The research contributions in this special issue describe new optimization-based techniques for analyzing genome-scale metabolic models, report a new application of such models, and provide insights to the iterative process of model development and improvement. King and Feist present a new method, OptSwap, to help optimize cofactor specificity of oxidoreductase reactions for the generation of microbial production strains. Hyland et al. use a genome-scale model of the yeast Saccharomyces cerevisiae to predict weak acid toxicity. Finally, Aung et al. report the enhancement of the metabolic reconstruction for yeast by more comprehensively mapping fatty acid, glycerolipid, and glycerophospholipid metabolism.

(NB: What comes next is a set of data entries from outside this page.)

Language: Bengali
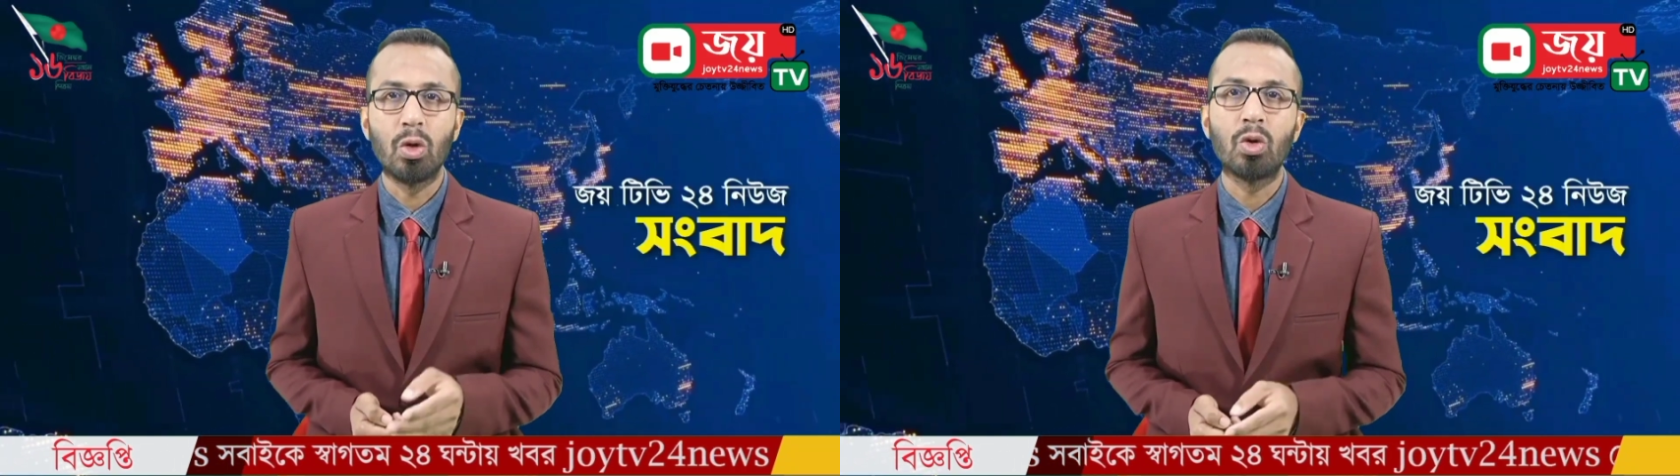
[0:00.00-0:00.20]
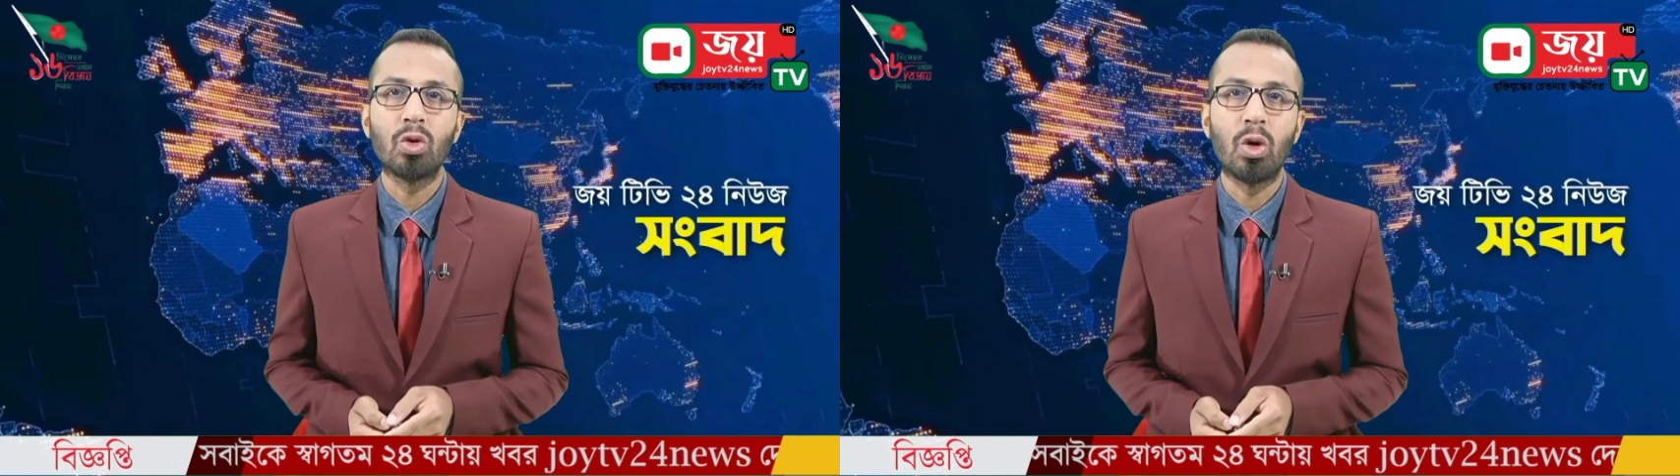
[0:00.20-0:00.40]

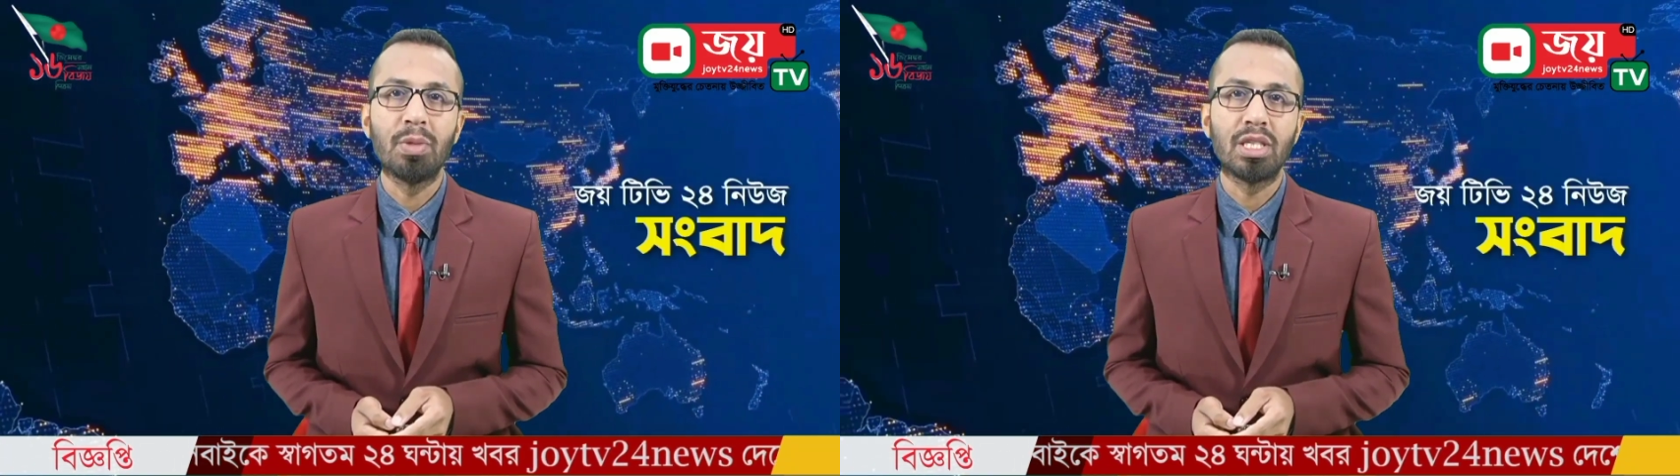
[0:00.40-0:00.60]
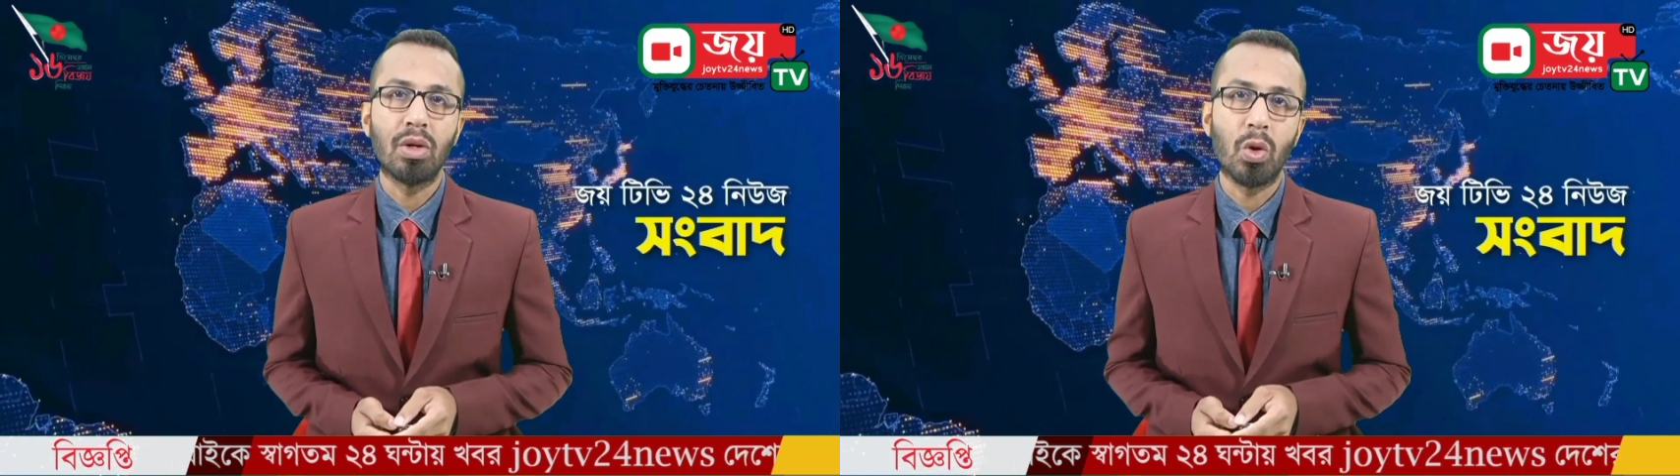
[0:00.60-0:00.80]
নতুন
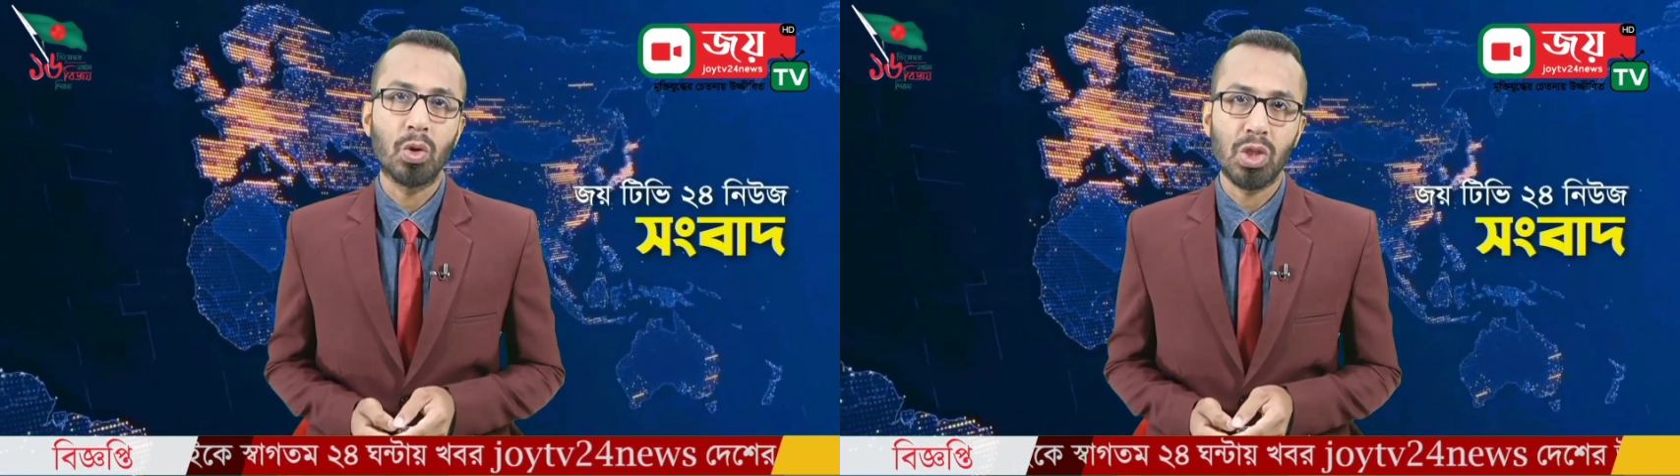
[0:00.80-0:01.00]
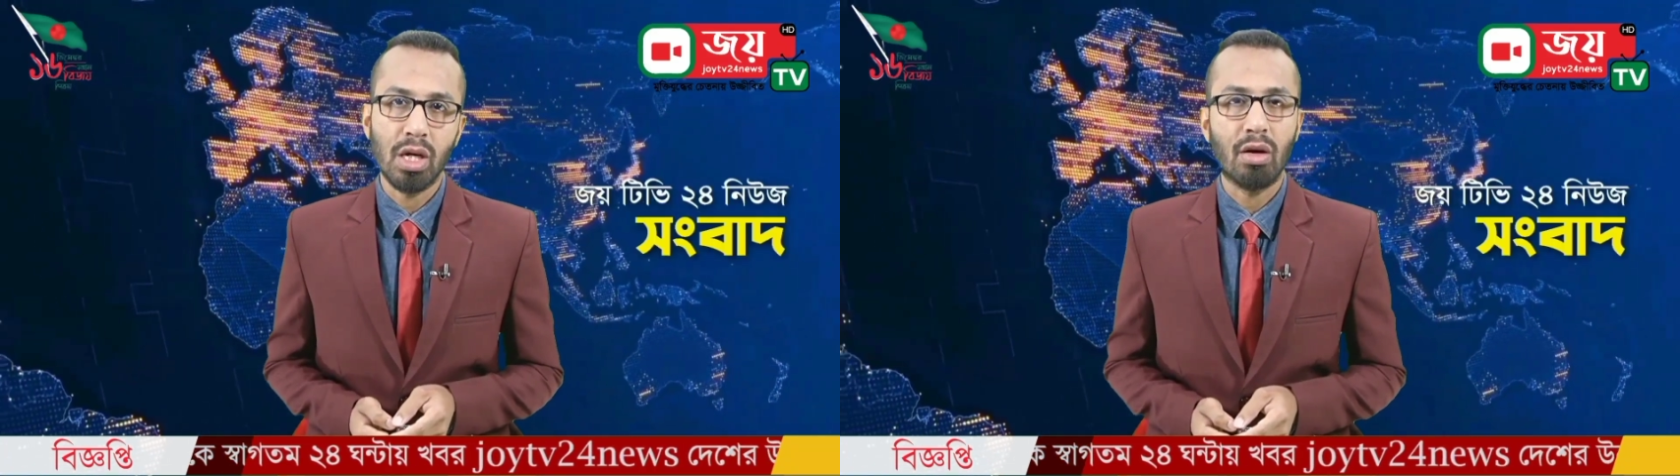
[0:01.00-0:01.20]
কমিটি
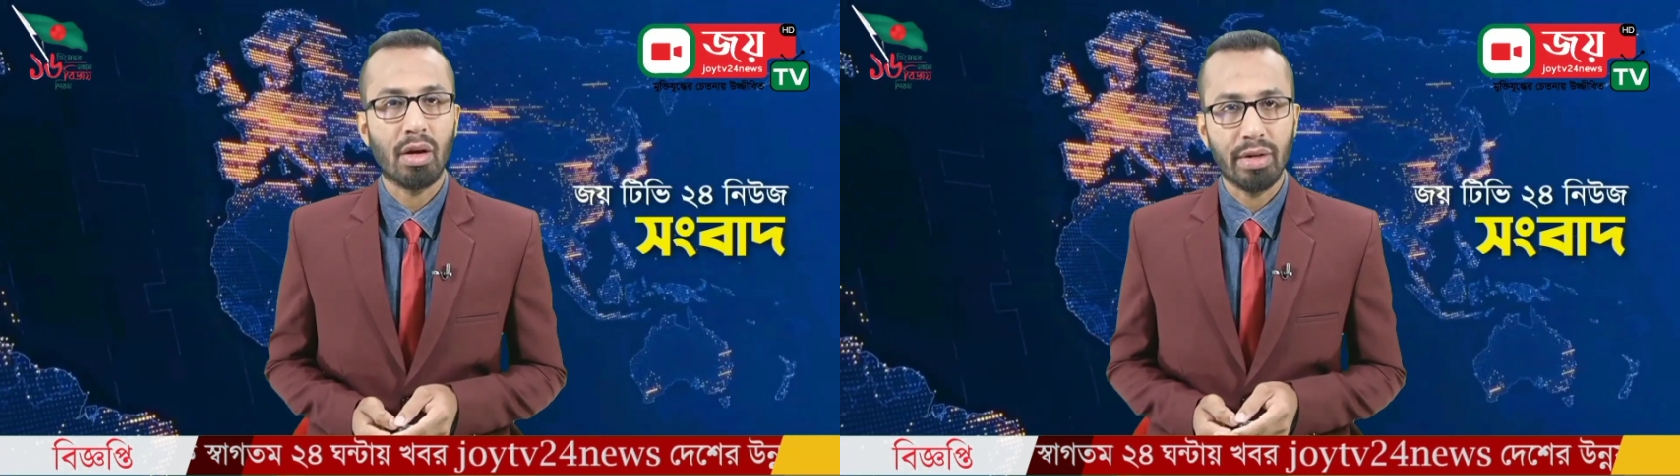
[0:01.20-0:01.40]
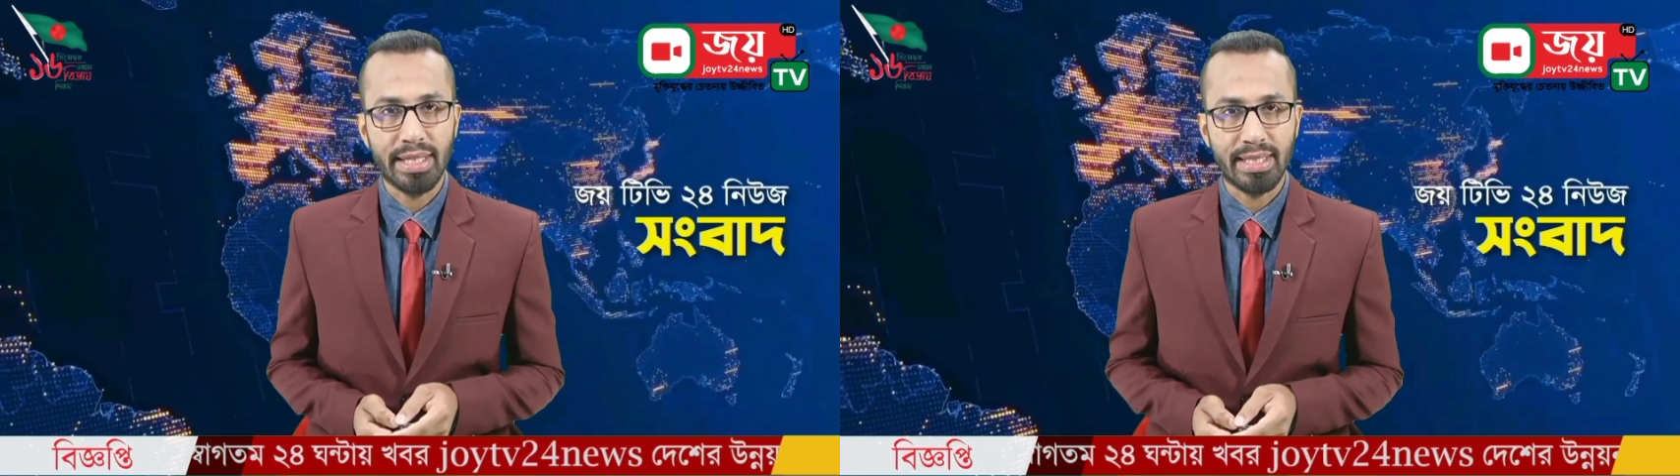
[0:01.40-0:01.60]
ঘোষণা
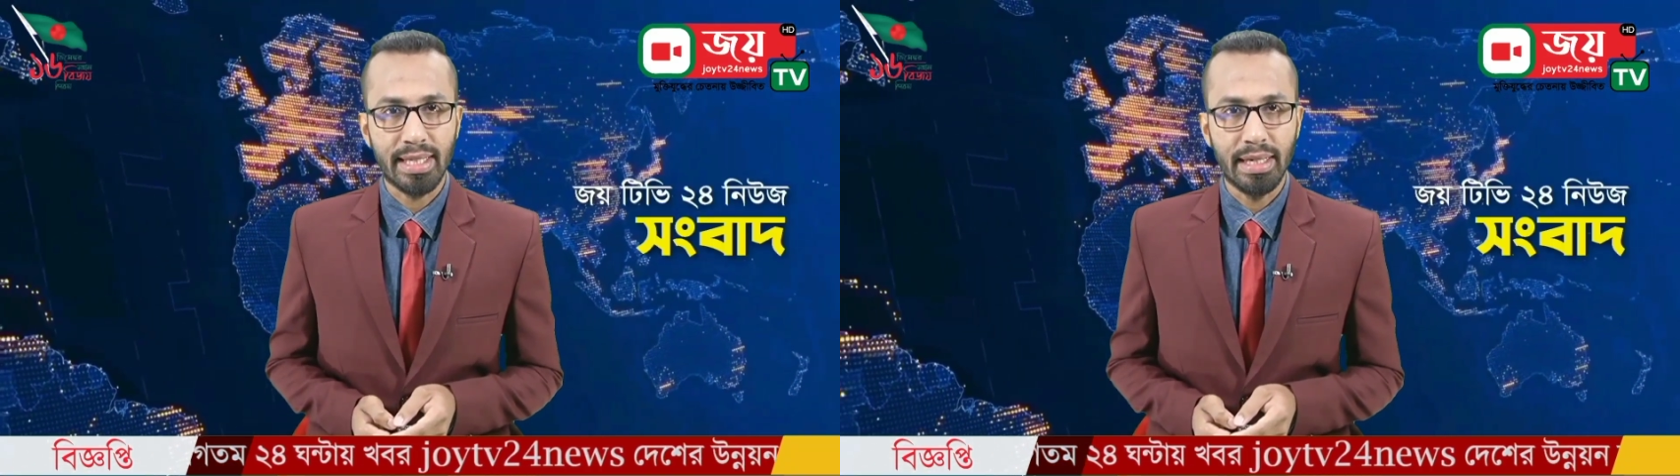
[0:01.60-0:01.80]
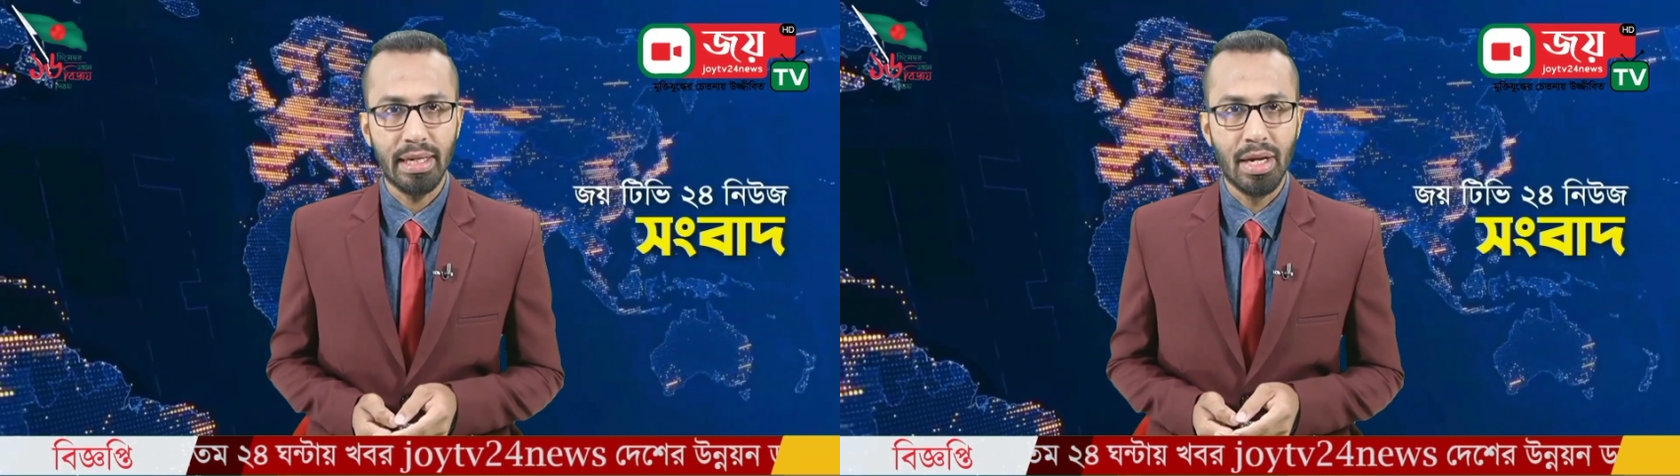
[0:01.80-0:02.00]
করা হয়েছে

As these reviews and research contributions demonstrate, the development of genome-scale metabolic models typically passes through distinct phases. First, in the network reconstruction phase, all of the known relevant information about the metabolism of the organism is assembled into a cohesive whole. Second, the computational model is curated, and missing capabilities are identified and filled until the model can simulate such properties as growth on different substrates or byproduct secretion rates. With this capability, it then becomes possible to compare model predictions to data, and this typically results in an iterative period of experimentation and prediction until a model of sufficient quality is achieved. Once the model is validated, it can then be used to guide experimental strain design. The models can simulate the effects of knockouts, gene additions, co-factor specificity changes and so forth, and thus provide a roadmap for modifications that can take substantial effort and time to implement. As model capabilities improve over time, the ability of the model to inform the rational design of microbial cell factories also improves. I hope that this special issue will provide you a useful glimpse into the current state and future promises of genome-scale metabolic modeling for industrial biotechnology.